Error in svm5 (line 80)
SVMStruct = svmtrain(Training_Set , train_label, 'kernel_function', 'linear');
Training_Set contains sets of images and train_lable is the class to which to identify the input image. The complete code for the reference
Training_Set包含图像集,train_lable是用来识别输入图像的类。完整的代码供参考。
clc
clear all
% Load Datasets
Dataset = 'D:\majorproject\image\traindata\';
Testset = 'D:\majorproject\image\testset\';
% we need to process the images first.
% Convert your images into grayscale
% Resize the images
width=100; height=100;
DataSet = cell([], 1);
for i=1:length(dir(fullfile(Dataset,'*.jpg')))
% Training set process
k = dir(fullfile(Dataset,'*.jpg'));
k = {k(~[k.isdir]).name};
for j=1:length(k)
tempImage = imread(horzcat(Dataset,filesep,k{j}));
imgInfo = imfinfo(horzcat(Dataset,filesep,k{j}));
% Image transformation
if strcmp(imgInfo.ColorType,'grayscale')
% array of images
DataSet{j} = double(imresize(tempImage,[width height]));
else
% array of images
DataSet{j} = double(imresize((tempImage),[width height]));
end
end
end
TestSet = cell([], 1);
for i=1:length(dir(fullfile(Testset,'*.jpg')))
% Training set process
k = dir(fullfile(Testset,'*.jpg'));
k = {k(~[k.isdir]).name};
for j=1:length(k)
tempImage = imread(horzcat(Testset,filesep,k{j}));
imgInfo = imfinfo(horzcat(Testset,filesep,k{j}));
% Image transformation
if strcmp(imgInfo.ColorType,'grayscale')
% array of images
TestSet{j} = double(imresize(tempImage,[width height]));
else
% array of images
TestSet{j} = double(imresize(tempImage,[width height]));
end
end
end
% Prepare class label for first run of svm
% I have arranged labels 1 & 2 as per my convenience.
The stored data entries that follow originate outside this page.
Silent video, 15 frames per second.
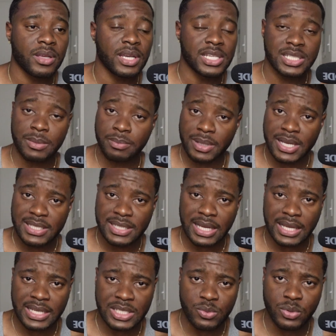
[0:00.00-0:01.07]
is a place
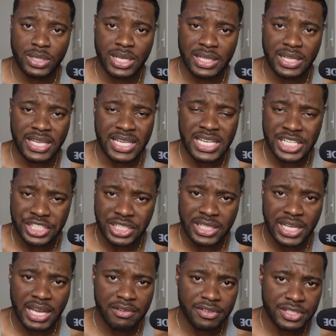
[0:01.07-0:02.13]
that is within each
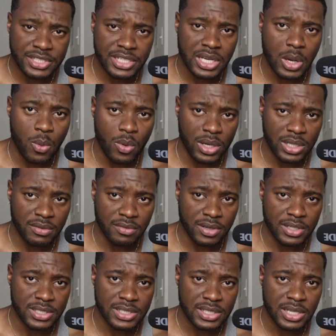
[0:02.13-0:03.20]
and every single one of
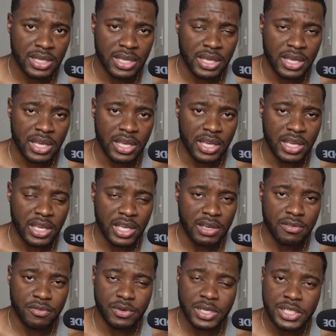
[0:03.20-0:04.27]
us
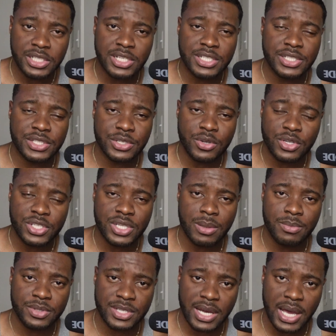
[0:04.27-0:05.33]
if we just took
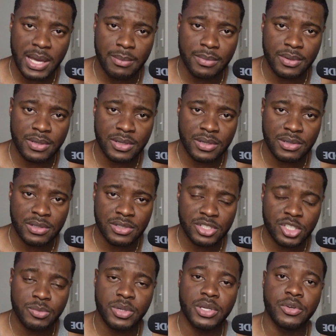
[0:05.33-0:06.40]
some time
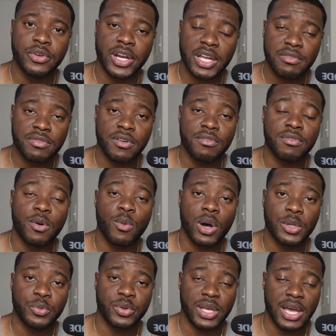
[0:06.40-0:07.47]
to be grateful for
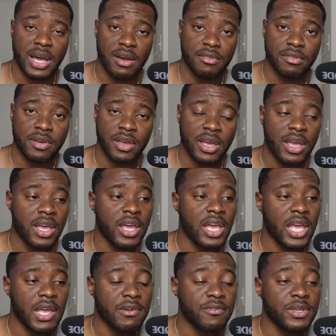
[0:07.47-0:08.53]
what we have,
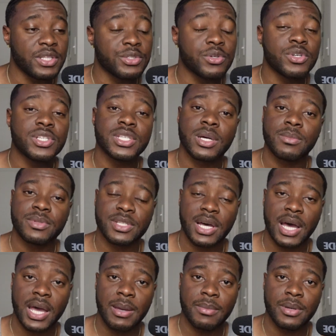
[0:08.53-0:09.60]
if we took some
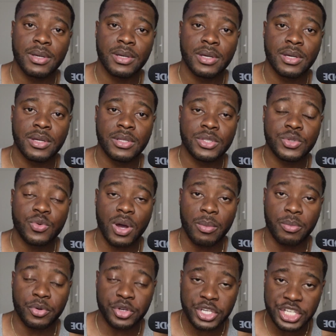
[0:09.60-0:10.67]
time to
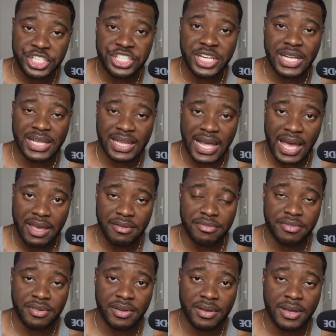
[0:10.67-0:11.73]
appreciate
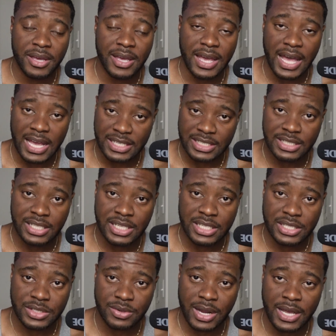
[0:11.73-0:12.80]
life as it
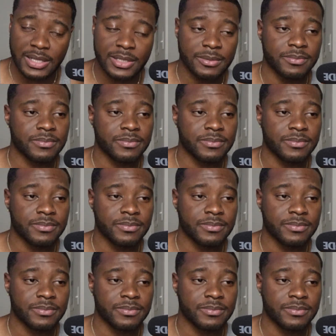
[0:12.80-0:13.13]
is, right?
% It is always better to label your images numerically
% Note that for every image in our Dataset we need to provide one label.
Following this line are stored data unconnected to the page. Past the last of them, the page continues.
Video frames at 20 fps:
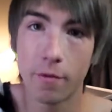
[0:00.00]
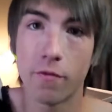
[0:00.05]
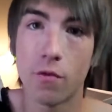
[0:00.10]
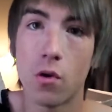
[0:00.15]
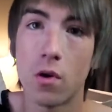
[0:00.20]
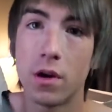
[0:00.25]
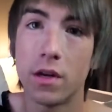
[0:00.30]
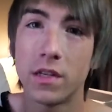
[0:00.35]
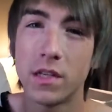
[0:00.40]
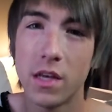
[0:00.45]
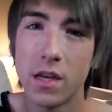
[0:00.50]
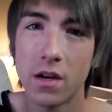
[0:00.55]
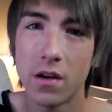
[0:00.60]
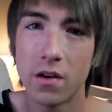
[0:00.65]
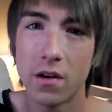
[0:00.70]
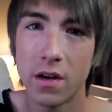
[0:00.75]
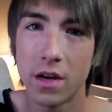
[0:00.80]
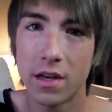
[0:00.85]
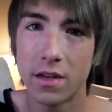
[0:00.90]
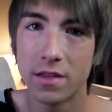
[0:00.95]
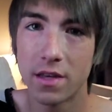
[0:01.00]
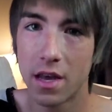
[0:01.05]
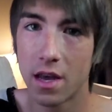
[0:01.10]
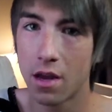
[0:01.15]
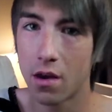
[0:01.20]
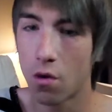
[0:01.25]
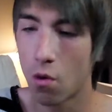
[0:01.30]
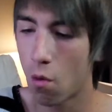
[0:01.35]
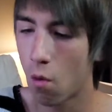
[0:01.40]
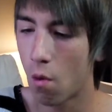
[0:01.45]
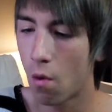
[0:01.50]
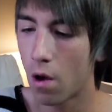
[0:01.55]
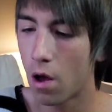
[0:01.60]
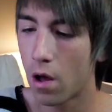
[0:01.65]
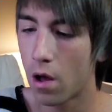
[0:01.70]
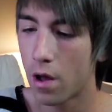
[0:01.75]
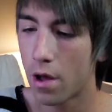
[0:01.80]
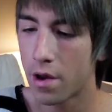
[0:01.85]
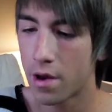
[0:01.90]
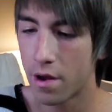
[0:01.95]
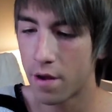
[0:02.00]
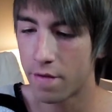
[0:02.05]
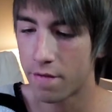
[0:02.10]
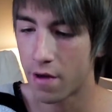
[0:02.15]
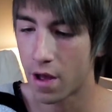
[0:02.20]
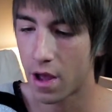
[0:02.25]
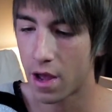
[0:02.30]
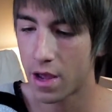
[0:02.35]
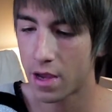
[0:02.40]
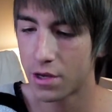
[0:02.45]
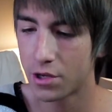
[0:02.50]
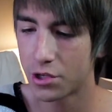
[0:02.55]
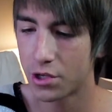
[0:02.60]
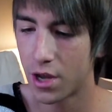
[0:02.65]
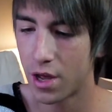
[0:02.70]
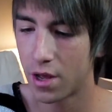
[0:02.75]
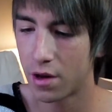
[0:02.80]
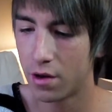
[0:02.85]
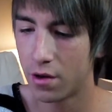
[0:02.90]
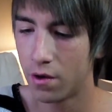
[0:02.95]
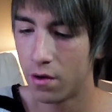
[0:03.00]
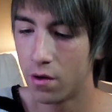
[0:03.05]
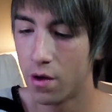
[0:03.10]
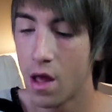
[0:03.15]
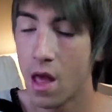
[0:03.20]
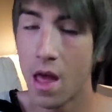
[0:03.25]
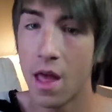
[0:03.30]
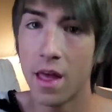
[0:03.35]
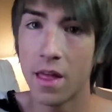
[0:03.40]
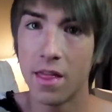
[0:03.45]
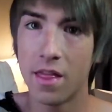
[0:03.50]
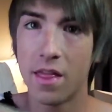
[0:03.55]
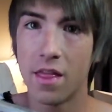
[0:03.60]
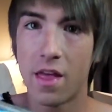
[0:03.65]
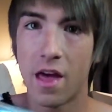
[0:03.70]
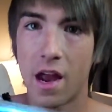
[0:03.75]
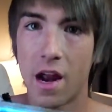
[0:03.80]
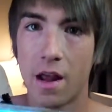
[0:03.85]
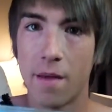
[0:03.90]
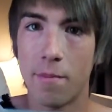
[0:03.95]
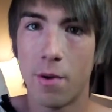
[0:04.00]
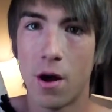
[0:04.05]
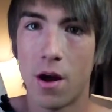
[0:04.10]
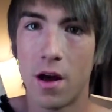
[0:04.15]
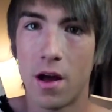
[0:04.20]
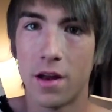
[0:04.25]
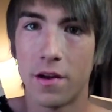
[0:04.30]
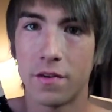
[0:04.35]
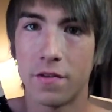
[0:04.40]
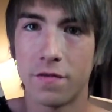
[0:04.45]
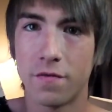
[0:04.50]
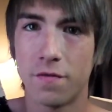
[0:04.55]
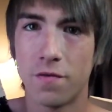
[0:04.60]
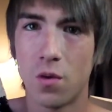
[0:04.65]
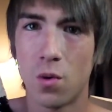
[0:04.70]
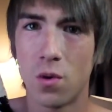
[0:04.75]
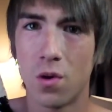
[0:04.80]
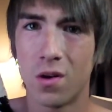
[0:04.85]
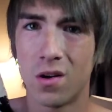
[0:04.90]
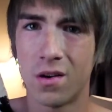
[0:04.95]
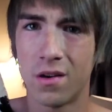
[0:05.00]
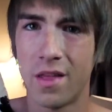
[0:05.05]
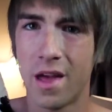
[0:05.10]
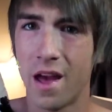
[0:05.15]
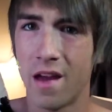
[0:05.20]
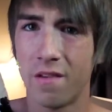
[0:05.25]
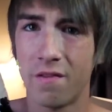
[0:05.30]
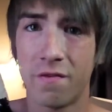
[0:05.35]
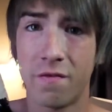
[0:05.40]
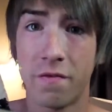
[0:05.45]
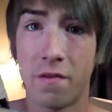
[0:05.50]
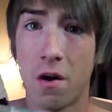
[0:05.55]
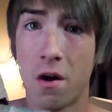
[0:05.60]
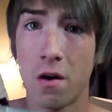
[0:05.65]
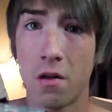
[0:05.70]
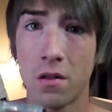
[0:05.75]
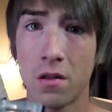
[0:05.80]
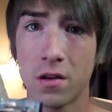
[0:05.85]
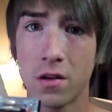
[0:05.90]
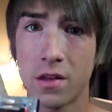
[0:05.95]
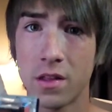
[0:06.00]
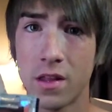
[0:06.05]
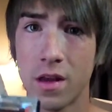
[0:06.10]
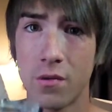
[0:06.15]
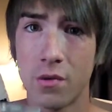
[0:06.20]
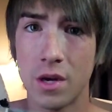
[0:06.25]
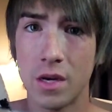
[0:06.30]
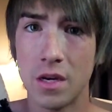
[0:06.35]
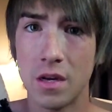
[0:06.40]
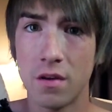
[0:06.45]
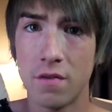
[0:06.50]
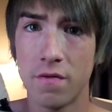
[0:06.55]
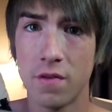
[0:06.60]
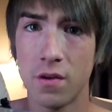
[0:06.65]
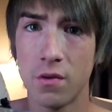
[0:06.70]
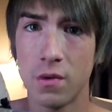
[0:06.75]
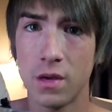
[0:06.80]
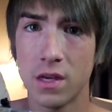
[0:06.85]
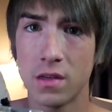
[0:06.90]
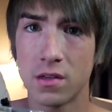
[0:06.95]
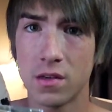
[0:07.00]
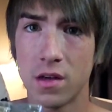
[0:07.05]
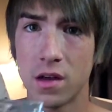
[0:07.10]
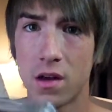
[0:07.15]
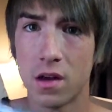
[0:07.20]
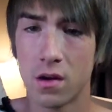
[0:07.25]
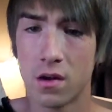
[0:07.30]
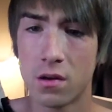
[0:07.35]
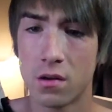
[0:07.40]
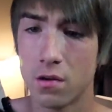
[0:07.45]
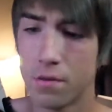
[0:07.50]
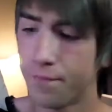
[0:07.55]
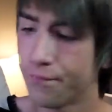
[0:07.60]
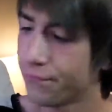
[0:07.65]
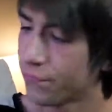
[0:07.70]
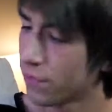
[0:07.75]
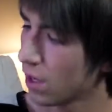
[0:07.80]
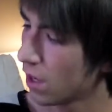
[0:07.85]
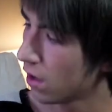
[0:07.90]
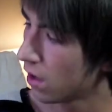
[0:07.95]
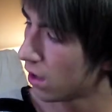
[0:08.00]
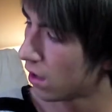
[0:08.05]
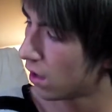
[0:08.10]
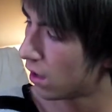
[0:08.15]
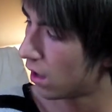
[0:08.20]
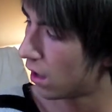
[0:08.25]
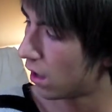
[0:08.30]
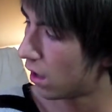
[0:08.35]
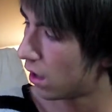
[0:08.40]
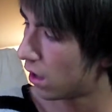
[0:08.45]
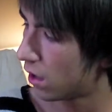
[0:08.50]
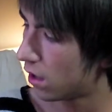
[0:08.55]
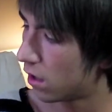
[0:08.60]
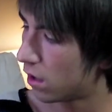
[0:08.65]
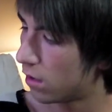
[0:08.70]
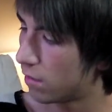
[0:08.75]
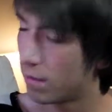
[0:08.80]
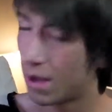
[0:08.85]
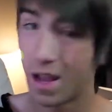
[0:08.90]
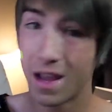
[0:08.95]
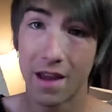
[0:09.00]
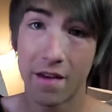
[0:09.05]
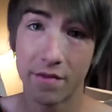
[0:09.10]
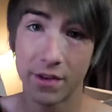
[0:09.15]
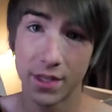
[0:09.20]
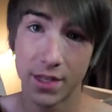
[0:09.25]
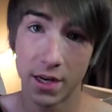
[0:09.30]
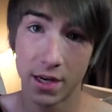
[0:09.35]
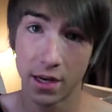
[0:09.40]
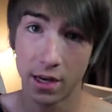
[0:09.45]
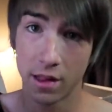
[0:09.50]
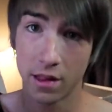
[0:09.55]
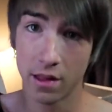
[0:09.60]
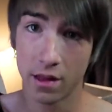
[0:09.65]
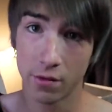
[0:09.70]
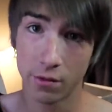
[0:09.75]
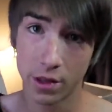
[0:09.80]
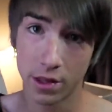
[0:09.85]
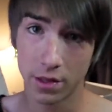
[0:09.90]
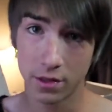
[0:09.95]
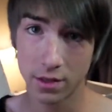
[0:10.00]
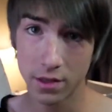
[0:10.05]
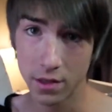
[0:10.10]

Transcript: of course. Here is a quad of eyeshadow that I bought for that fall look that we did a few weeks ago. I haven't done anything with it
% we have 10 images and we divided it into two label groups here.
train_label = zeros(size(10,1),1);
train_label(1:4,1) = 1; % 1 = naa
train_label(5:10,1) = 2; % 2 = ta
% Prepare numeric matrix for svmtrain
Training_Set=[];
for i=1:length(DataSet)
b = imresize(DataSet{i},[100 100]);
Training_Set_tmp= b(:);
%Training_Set_tmp = reshape(DataSet{i},1, 100*100);
Training_Set=[Training_Set;Training_Set_tmp];
end
Test_Set=[];
for j=1:length(TestSet)
b = imresize(TestSet{j},[100 100]);
Test_set_tmp= b(:);
%Test_set_tmp = reshape(TestSet{j},1, 100*100);
Test_Set=[Test_Set;Test_set_tmp];
end
% Perform first run of svm
SVMStruct = svmtrain(Training_Set, train_label, 'kernel_function', 'linear');
Group = svmclassify(SVMStruct, Test_Set);
please guide me to overcome from this. Thank you.
请引导我克服这一点。谢谢你!
1 个解决方案
#1
0
I have recently bumped into this similar problem and after hours of checking, here is the problem I found:
我最近遇到了类似的问题,经过几个小时的检查,我发现了一个问题:
% we have 10 images and we divided it into two label groups here.
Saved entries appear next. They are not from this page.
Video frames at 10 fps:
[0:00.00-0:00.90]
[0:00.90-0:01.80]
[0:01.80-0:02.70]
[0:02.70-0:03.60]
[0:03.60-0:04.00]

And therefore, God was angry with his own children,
train_label = zeros(size(10,1),1);
train_label(1:4,1) = 1; % 1 = naa
train_label(5:10,1) = 2; % 2 = ta
Where I have only 499 images, while instead, I set my size to 500 (Accidentally deleted 1), and thus resulting in the exact same error as above. You did not provide your data set here so maybe you can consider checking it again.
在我只有499张图片的地方,我将我的尺寸设置为500(不小心删除了1),从而导致了与上面相同的错误。您没有提供您的数据集,所以也许您可以考虑再次检查它。
#1
0
I have recently bumped into this similar problem and after hours of checking, here is the problem I found:
我最近遇到了类似的问题,经过几个小时的检查,我发现了一个问题:
% we have 10 images and we divided it into two label groups here.
train_label = zeros(size(10,1),1);
train_label(1:4,1) = 1; % 1 = naa
train_label(5:10,1) = 2; % 2 = ta
Where I have only 499 images, while instead, I set my size to 500 (Accidentally deleted 1), and thus resulting in the exact same error as above. You did not provide your data set here so maybe you can consider checking it again.
在我只有499张图片的地方,我将我的尺寸设置为500(不小心删除了1),从而导致了与上面相同的错误。您没有提供您的数据集,所以也许您可以考虑再次检查它。